*** Block opens ***
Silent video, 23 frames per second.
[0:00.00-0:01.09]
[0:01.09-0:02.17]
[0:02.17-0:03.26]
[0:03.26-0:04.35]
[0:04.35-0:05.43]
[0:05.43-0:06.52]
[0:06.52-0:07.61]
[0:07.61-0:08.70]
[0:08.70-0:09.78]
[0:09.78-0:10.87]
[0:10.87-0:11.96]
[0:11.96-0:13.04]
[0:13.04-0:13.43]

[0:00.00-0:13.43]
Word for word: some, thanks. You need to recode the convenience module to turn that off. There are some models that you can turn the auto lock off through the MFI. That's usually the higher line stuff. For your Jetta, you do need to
*** Block closes ***
*** Block opens ***
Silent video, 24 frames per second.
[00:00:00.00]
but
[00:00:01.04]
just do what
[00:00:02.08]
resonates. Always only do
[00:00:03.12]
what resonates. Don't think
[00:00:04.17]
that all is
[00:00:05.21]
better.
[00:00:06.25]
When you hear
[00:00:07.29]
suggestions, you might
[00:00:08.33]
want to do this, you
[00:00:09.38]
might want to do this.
*** Block closes ***
*** Block opens ***
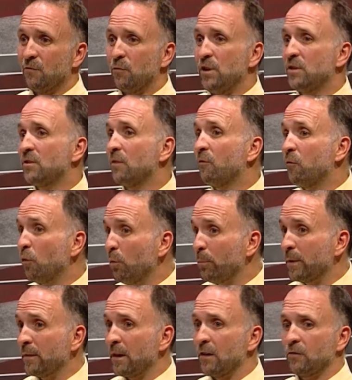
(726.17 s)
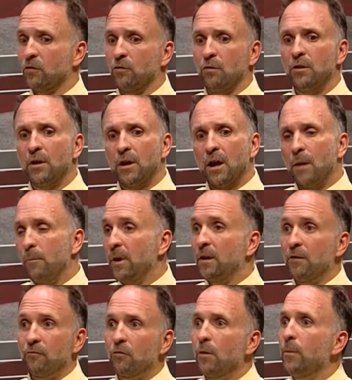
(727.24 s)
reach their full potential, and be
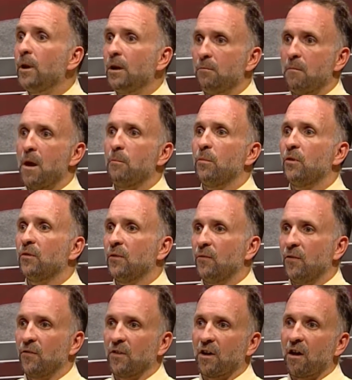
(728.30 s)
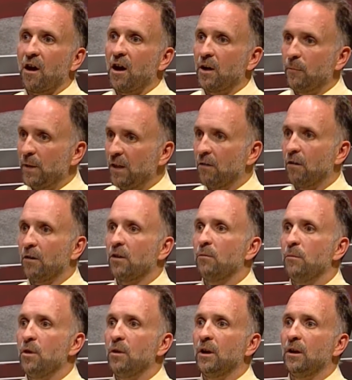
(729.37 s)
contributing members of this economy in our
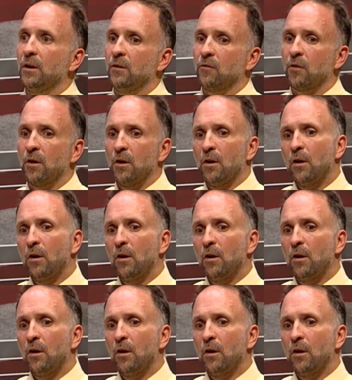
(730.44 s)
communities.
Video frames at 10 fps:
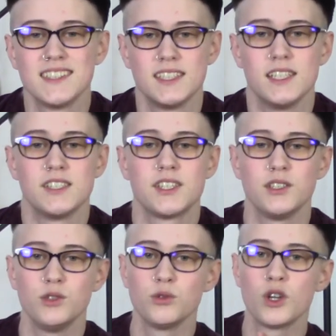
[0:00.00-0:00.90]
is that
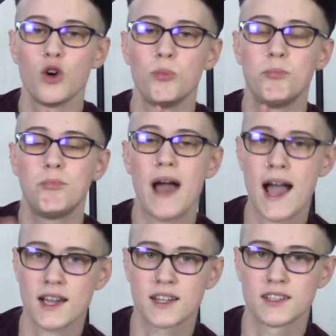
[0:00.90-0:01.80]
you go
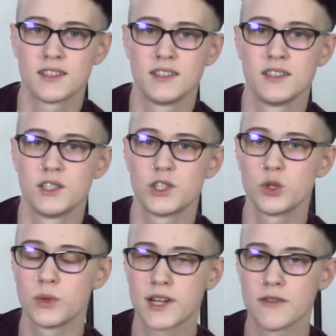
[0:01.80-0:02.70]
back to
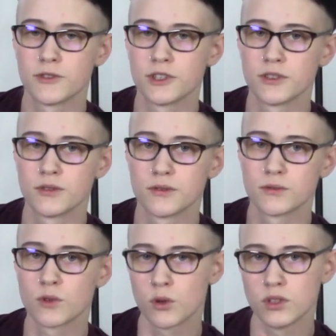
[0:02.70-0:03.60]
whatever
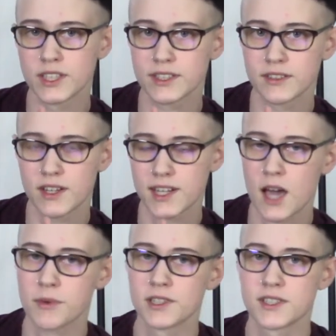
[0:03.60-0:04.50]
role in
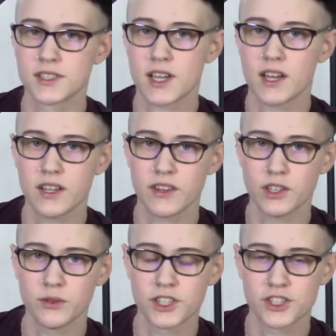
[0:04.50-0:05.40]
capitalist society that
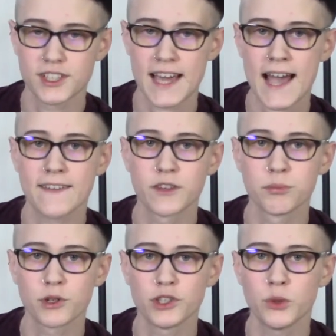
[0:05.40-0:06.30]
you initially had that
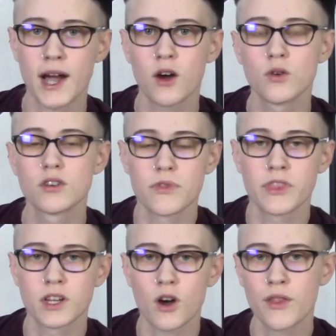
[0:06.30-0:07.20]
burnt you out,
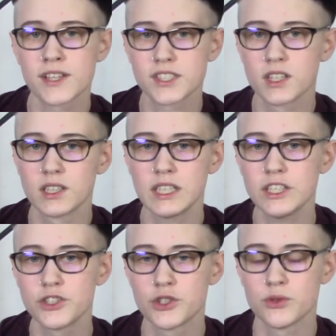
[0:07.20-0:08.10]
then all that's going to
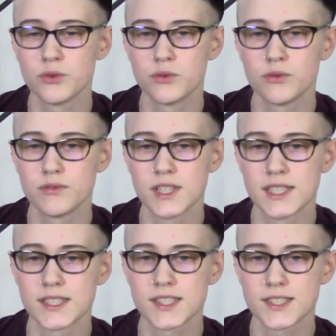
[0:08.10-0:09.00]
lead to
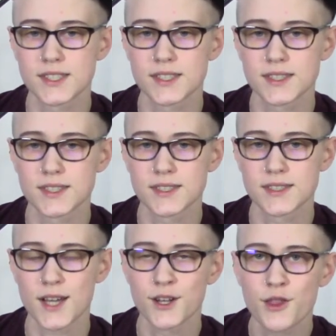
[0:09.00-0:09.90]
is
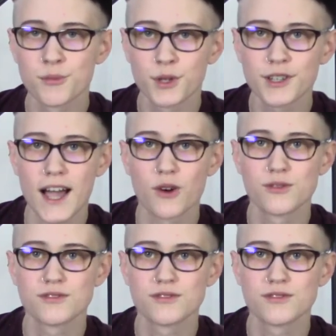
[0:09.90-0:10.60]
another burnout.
*** Block closes ***
> [AIM OF THE TASK] Give the number of lines above in which the word "frames" occurs, with nothing else.

> [REPLY] 3